Address: 13 Dalston Ln, London E8 3DF

Crossrail Place Roof Garden:

Peace and quiet in the heart of London’s financial hub? Crossrail Place Roof Garden is one of the largest green rooftops in London. Explore the exotic plants, relax on one of the many benches nestled in hidden pathways, or take in a show in the amphitheatre.

Crossrail Place is sat exactly on top of the Meridian line, and the planting is arranged according to hemisphere, with Asian plants such as bamboos to the east and plants from the Americas such as ferns to the west.

It’s a wonderful little spot with funky geometric windows and great views of Canary Wharf – the roof top garden also has its own street food market.
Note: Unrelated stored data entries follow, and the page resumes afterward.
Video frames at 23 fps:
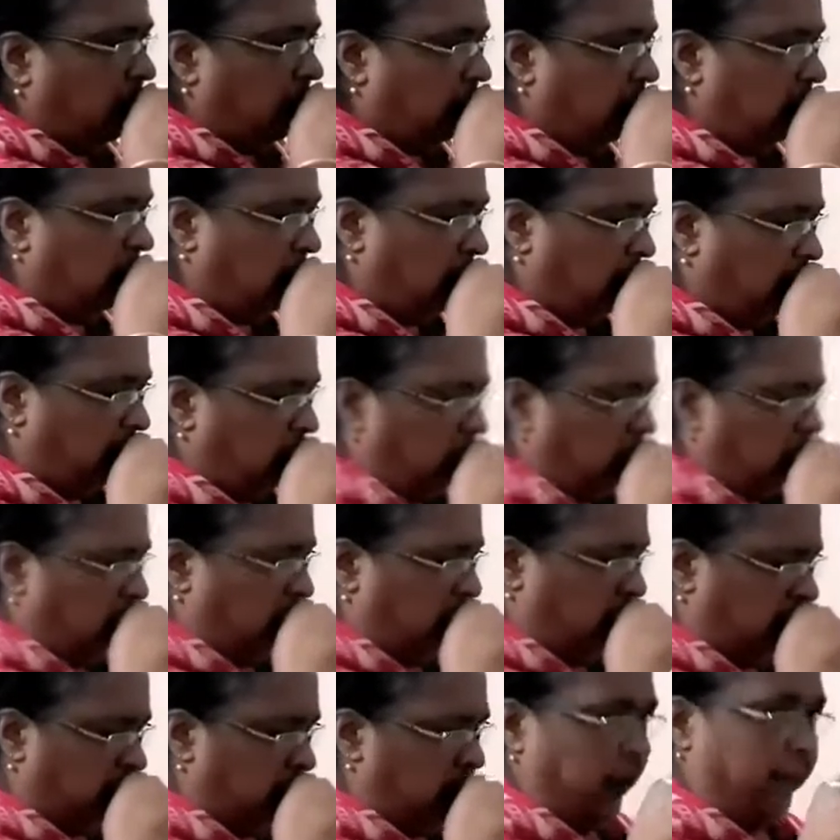
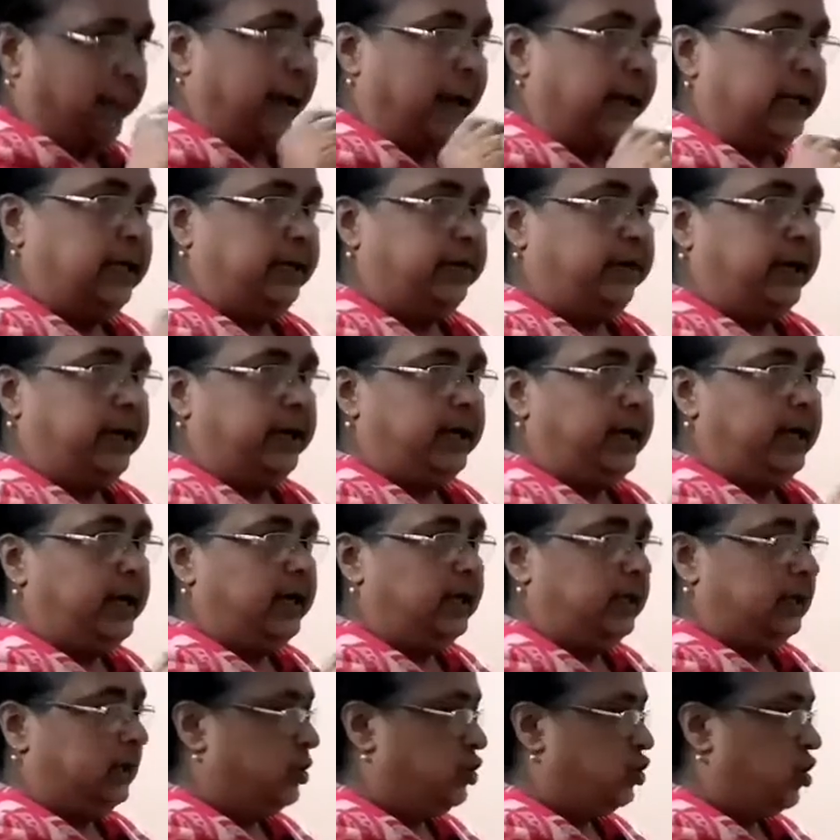penetrating
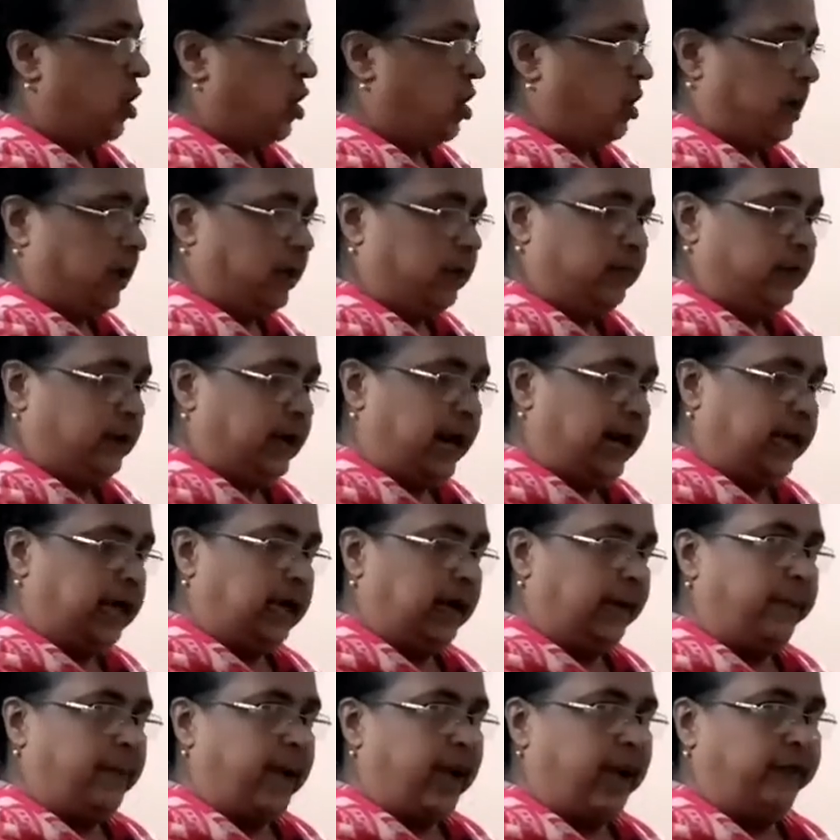in the chalk, and when I
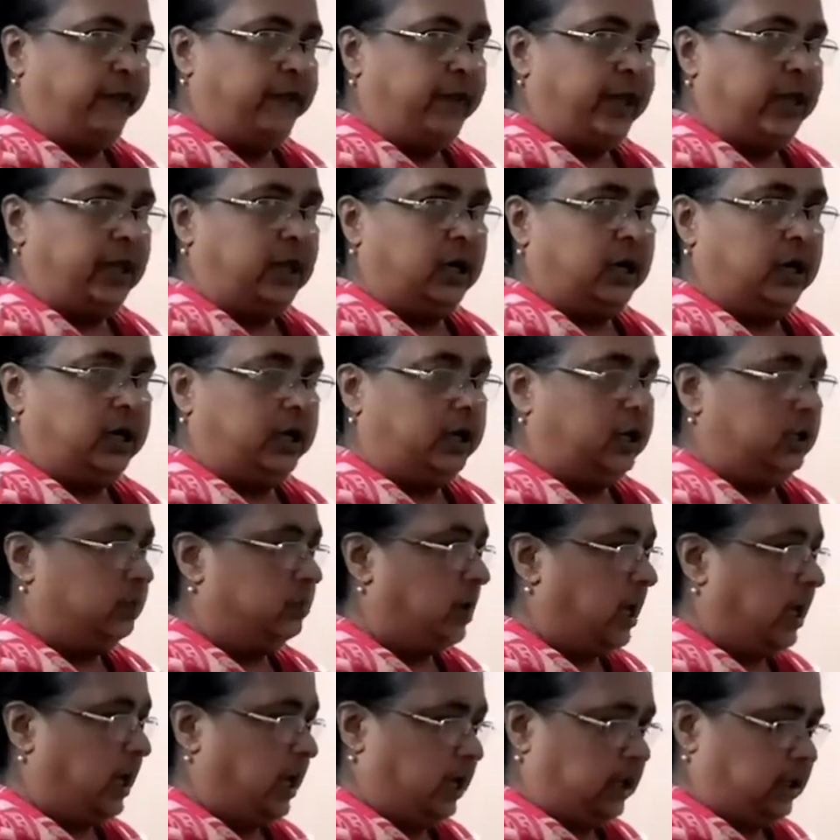dip my finger into
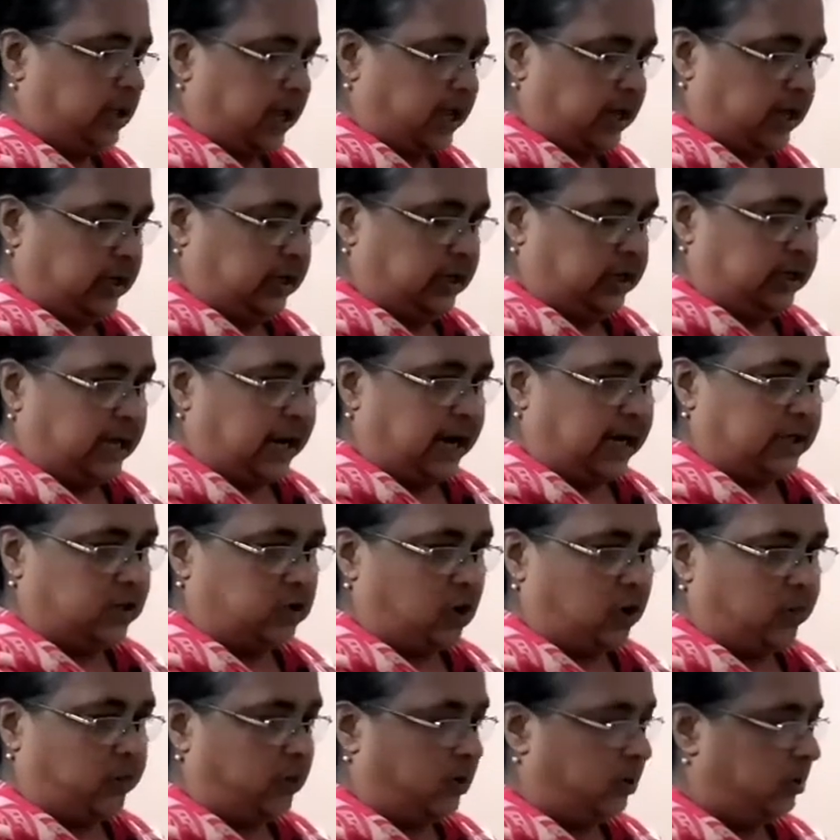the ink, then it is
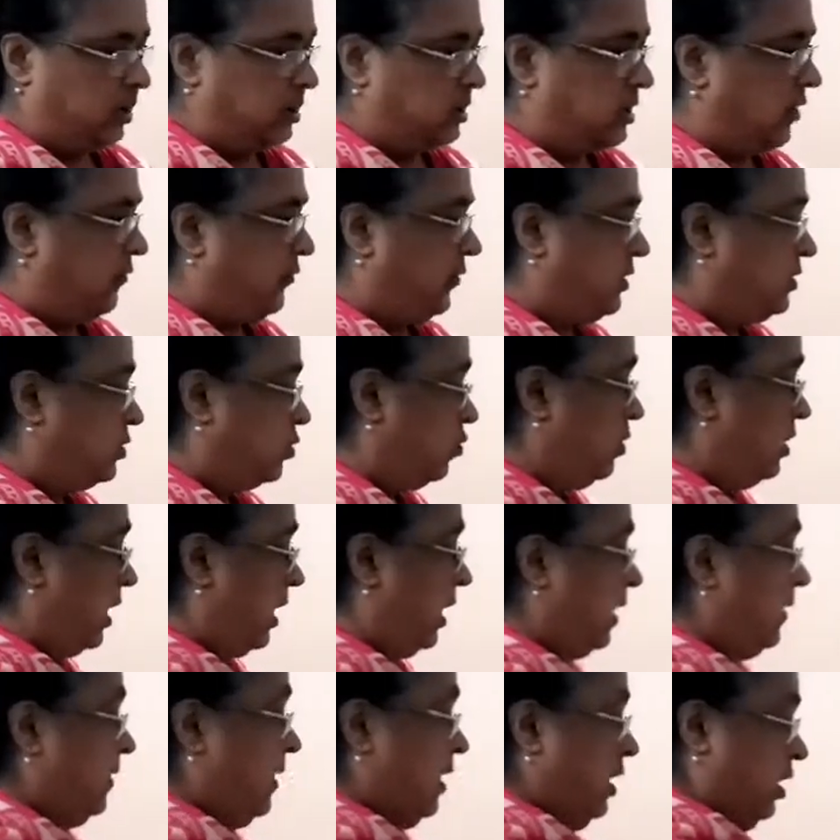adsorbed on the surface
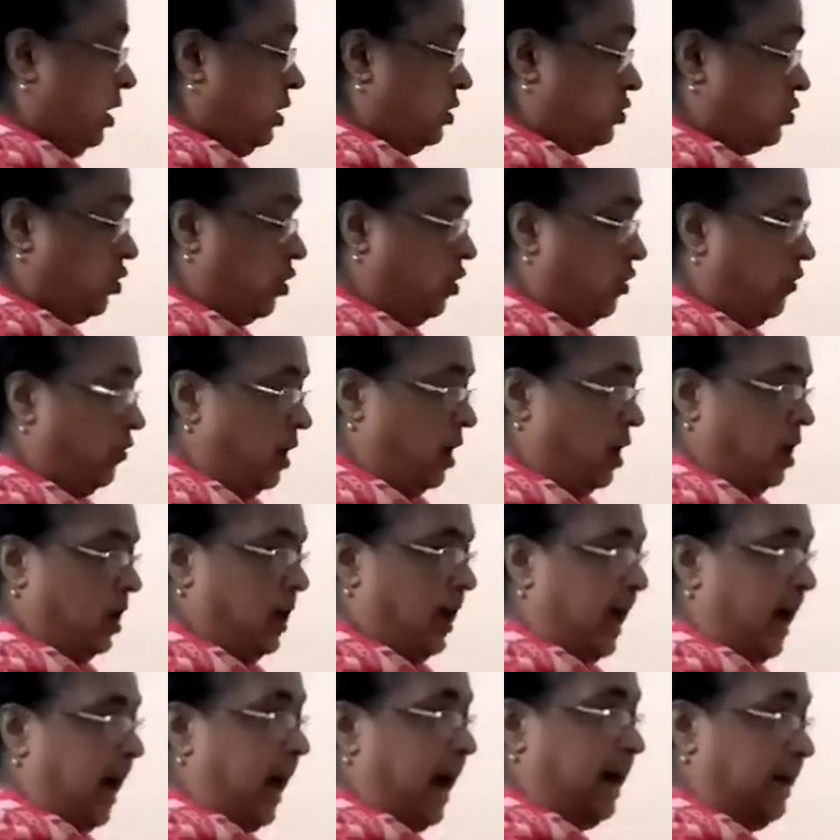only. So
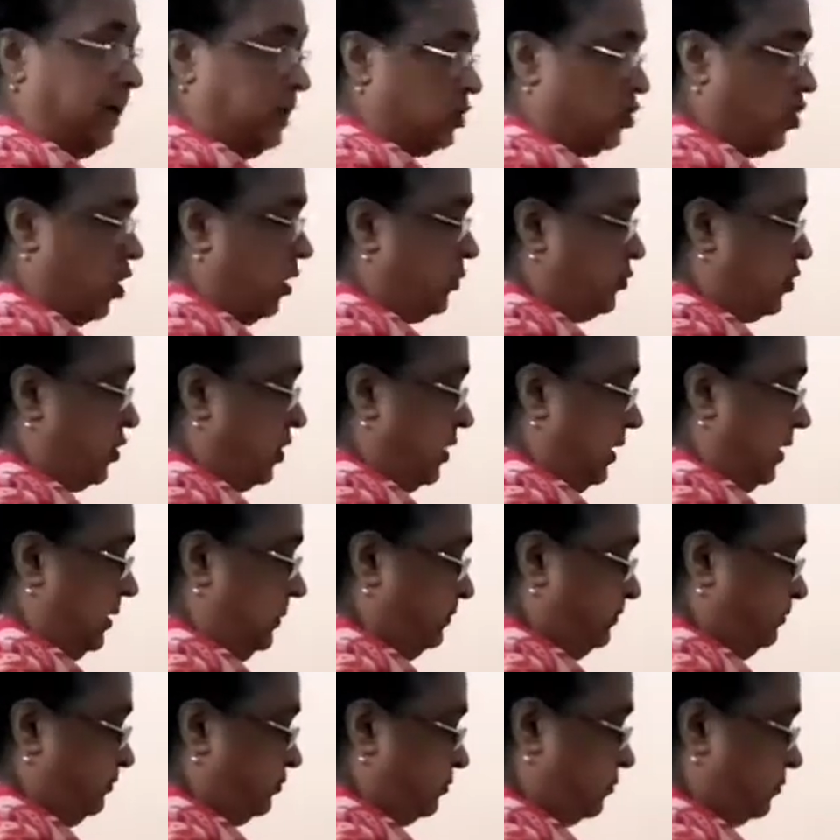
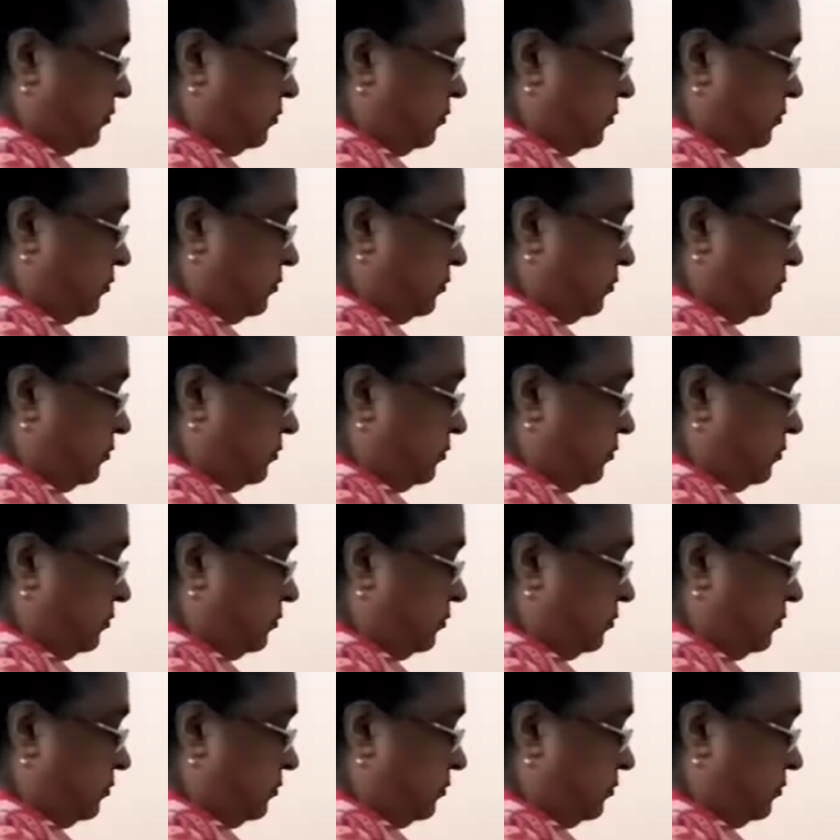adsorption,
Address: Crossrail Pl, London E14 5AB

St Dunstan In The East Gardens:

St. Dunstan’s in the East Church Gardens is frequently referred to as the most beautiful gardens in the City of London, and rightly so! The church was constructed in the early 12th century and remained standing until the Great Fire of London in 1666. Although the fire severely damaged the church, it was not severe enough to necessitate a total rebuild. Instead, over the next 30 years, the church was patched up, with the final stage being a replacement steeple.

As it would happen, the Church was completely gutted during the Second World War Blitz in 1941 and lay in ruins for the next 25 years; in fact, the only parts of the church that survived were Wren’s tower and steeple. Ultimately, the City of London Corporation decided to turn the ruins into a garden, which opened to the public in 1971.

The gardens and church ruins are now under Grade 1 listed buildings, which means they are safe from further development and cannot be destroyed. This green oasis has benches and a fountain, as well as greenery draping the historic walls, making it a popular lunchtime retreat for City workers looking to get away from the hustle and bustle of the nearby streets.

Address: St Dunstan’s Hill, London EC3R 5DD

Abney Park Cemetery:

Wander through the overgrown woods of Abney Park Cemetery, past the crumbling gravestones, to a large central clearing dominated by the menacing shell of a derelict chapel. The impressive gothic-revival structure was built in 1840, but it was destroyed by a fire in the 1970s and closed. This, of course, adds to its eerie allure, and you half-expect to hear sinister organ chords and a thunderclap as you emerge from the trees and into its shadow.

Fear not, as you have the option to go on a guided walk or enrol in a woodworking class! This garden cemetery is one of seven Victorian examples in London dubbed “the magnificent seven.” It also serves as a woodland memorial park as well as a local Nature Reserve.

Address: 215 Stoke Newington High St, London N16 0LH

Little Venice:

Despite its proximity to congested roads and commuters streaming out of Paddington Station, Little Venice is a haven of peace and tranquillity. The poet Robert Browning is thought to have given it that name.

This calm stretch where the Grand Union Canal meets the Regent’s Canal is lined with dozens of narrowboats, day trip boats, and water cafés. The famous Little Venice mansions serve as a beautiful backdrop. In addition, the triangular pool, complete with willow tree, houses several floating businesses, including the Waterside Cafe, London Waterbus, a floating art gallery, and a hotel boat.

Little Venice, with its picturesque canals and waterways, is a charming neighbourhood filled with quirky waterside cafes, cosy pubs, and charming restaurants. There’s plenty to do in this charming London neighbourhood, from canal boat rides to puppet shows.